Record excerpts>
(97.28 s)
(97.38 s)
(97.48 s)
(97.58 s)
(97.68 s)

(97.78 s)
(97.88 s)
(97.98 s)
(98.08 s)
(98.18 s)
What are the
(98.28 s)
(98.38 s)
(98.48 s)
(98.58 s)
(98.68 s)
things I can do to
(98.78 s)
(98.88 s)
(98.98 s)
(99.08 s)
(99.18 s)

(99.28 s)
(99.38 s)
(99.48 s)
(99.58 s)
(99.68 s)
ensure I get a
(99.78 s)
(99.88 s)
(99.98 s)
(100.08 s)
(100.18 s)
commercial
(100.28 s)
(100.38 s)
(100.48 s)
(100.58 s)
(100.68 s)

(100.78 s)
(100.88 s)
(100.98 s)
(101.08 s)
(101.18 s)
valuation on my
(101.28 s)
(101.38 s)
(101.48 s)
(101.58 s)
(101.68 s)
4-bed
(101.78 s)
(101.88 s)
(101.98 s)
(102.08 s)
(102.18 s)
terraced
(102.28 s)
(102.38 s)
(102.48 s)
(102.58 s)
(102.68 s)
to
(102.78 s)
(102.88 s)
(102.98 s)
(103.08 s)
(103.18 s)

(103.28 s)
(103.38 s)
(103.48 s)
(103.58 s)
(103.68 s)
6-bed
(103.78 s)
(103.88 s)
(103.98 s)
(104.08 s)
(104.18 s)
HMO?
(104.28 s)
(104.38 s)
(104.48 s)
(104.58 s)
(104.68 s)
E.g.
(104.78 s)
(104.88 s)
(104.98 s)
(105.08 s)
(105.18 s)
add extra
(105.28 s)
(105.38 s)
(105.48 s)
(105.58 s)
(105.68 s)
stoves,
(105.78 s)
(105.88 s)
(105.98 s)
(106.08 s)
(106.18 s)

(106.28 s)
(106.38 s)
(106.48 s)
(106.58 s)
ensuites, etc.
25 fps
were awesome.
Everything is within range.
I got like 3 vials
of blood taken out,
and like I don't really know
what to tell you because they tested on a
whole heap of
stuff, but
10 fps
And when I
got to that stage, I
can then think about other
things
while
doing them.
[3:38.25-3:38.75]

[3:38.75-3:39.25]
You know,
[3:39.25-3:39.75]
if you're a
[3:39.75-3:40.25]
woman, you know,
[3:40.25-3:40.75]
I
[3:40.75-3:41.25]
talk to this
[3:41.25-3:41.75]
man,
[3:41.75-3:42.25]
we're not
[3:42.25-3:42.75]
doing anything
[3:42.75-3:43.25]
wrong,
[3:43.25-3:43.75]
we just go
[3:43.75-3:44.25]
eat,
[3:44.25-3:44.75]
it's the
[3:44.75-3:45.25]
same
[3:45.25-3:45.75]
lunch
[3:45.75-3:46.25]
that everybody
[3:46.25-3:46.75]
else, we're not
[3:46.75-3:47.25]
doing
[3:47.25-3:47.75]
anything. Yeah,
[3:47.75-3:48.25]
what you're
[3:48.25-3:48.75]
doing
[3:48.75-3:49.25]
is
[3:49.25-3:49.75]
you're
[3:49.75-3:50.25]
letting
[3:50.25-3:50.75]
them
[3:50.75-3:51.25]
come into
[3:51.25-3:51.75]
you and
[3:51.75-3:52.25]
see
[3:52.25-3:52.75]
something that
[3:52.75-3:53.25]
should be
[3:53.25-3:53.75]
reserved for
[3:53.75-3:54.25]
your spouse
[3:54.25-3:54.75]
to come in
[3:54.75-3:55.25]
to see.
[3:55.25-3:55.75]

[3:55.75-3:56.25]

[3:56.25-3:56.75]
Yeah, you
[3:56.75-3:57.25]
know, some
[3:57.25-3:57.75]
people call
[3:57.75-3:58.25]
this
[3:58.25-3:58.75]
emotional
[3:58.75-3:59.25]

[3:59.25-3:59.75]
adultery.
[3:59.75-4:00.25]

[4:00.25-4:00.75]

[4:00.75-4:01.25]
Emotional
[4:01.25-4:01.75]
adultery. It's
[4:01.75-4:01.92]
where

Assignment> Exactly as written, output the material once more.

Solved problem>
(97.28 s)
(97.38 s)
(97.48 s)
(97.58 s)
(97.68 s)

(97.78 s)
(97.88 s)
(97.98 s)
(98.08 s)
(98.18 s)
What are the
(98.28 s)
(98.38 s)
(98.48 s)
(98.58 s)
(98.68 s)
things I can do to
(98.78 s)
(98.88 s)
(98.98 s)
(99.08 s)
(99.18 s)

(99.28 s)
(99.38 s)
(99.48 s)
(99.58 s)
(99.68 s)
ensure I get a
(99.78 s)
(99.88 s)
(99.98 s)
(100.08 s)
(100.18 s)
commercial
(100.28 s)
(100.38 s)
(100.48 s)
(100.58 s)
(100.68 s)

(100.78 s)
(100.88 s)
(100.98 s)
(101.08 s)
(101.18 s)
valuation on my
(101.28 s)
(101.38 s)
(101.48 s)
(101.58 s)
(101.68 s)
4-bed
(101.78 s)
(101.88 s)
(101.98 s)
(102.08 s)
(102.18 s)
terraced
(102.28 s)
(102.38 s)
(102.48 s)
(102.58 s)
(102.68 s)
to
(102.78 s)
(102.88 s)
(102.98 s)
(103.08 s)
(103.18 s)

(103.28 s)
(103.38 s)
(103.48 s)
(103.58 s)
(103.68 s)
6-bed
(103.78 s)
(103.88 s)
(103.98 s)
(104.08 s)
(104.18 s)
HMO?
(104.28 s)
(104.38 s)
(104.48 s)
(104.58 s)
(104.68 s)
E.g.
(104.78 s)
(104.88 s)
(104.98 s)
(105.08 s)
(105.18 s)
add extra
(105.28 s)
(105.38 s)
(105.48 s)
(105.58 s)
(105.68 s)
stoves,
(105.78 s)
(105.88 s)
(105.98 s)
(106.08 s)
(106.18 s)

(106.28 s)
(106.38 s)
(106.48 s)
(106.58 s)
ensuites, etc.
25 fps
were awesome.
Everything is within range.
I got like 3 vials
of blood taken out,
and like I don't really know
what to tell you because they tested on a
whole heap of
stuff, but
10 fps
And when I
got to that stage, I
can then think about other
things
while
doing them.
[3:38.25-3:38.75]

[3:38.75-3:39.25]
You know,
[3:39.25-3:39.75]
if you're a
[3:39.75-3:40.25]
woman, you know,
[3:40.25-3:40.75]
I
[3:40.75-3:41.25]
talk to this
[3:41.25-3:41.75]
man,
[3:41.75-3:42.25]
we're not
[3:42.25-3:42.75]
doing anything
[3:42.75-3:43.25]
wrong,
[3:43.25-3:43.75]
we just go
[3:43.75-3:44.25]
eat,
[3:44.25-3:44.75]
it's the
[3:44.75-3:45.25]
same
[3:45.25-3:45.75]
lunch
[3:45.75-3:46.25]
that everybody
[3:46.25-3:46.75]
else, we're not
[3:46.75-3:47.25]
doing
[3:47.25-3:47.75]
anything. Yeah,
[3:47.75-3:48.25]
what you're
[3:48.25-3:48.75]
doing
[3:48.75-3:49.25]
is
[3:49.25-3:49.75]
you're
[3:49.75-3:50.25]
letting
[3:50.25-3:50.75]
them
[3:50.75-3:51.25]
come into
[3:51.25-3:51.75]
you and
[3:51.75-3:52.25]
see
[3:52.25-3:52.75]
something that
[3:52.75-3:53.25]
should be
[3:53.25-3:53.75]
reserved for
[3:53.75-3:54.25]
your spouse
[3:54.25-3:54.75]
to come in
[3:54.75-3:55.25]
to see.
[3:55.25-3:55.75]

[3:55.75-3:56.25]

[3:56.25-3:56.75]
Yeah, you
[3:56.75-3:57.25]
know, some
[3:57.25-3:57.75]
people call
[3:57.75-3:58.25]
this
[3:58.25-3:58.75]
emotional
[3:58.75-3:59.25]

[3:59.25-3:59.75]
adultery.
[3:59.75-4:00.25]

[4:00.25-4:00.75]

[4:00.75-4:01.25]
Emotional
[4:01.25-4:01.75]
adultery. It's
[4:01.75-4:01.92]
where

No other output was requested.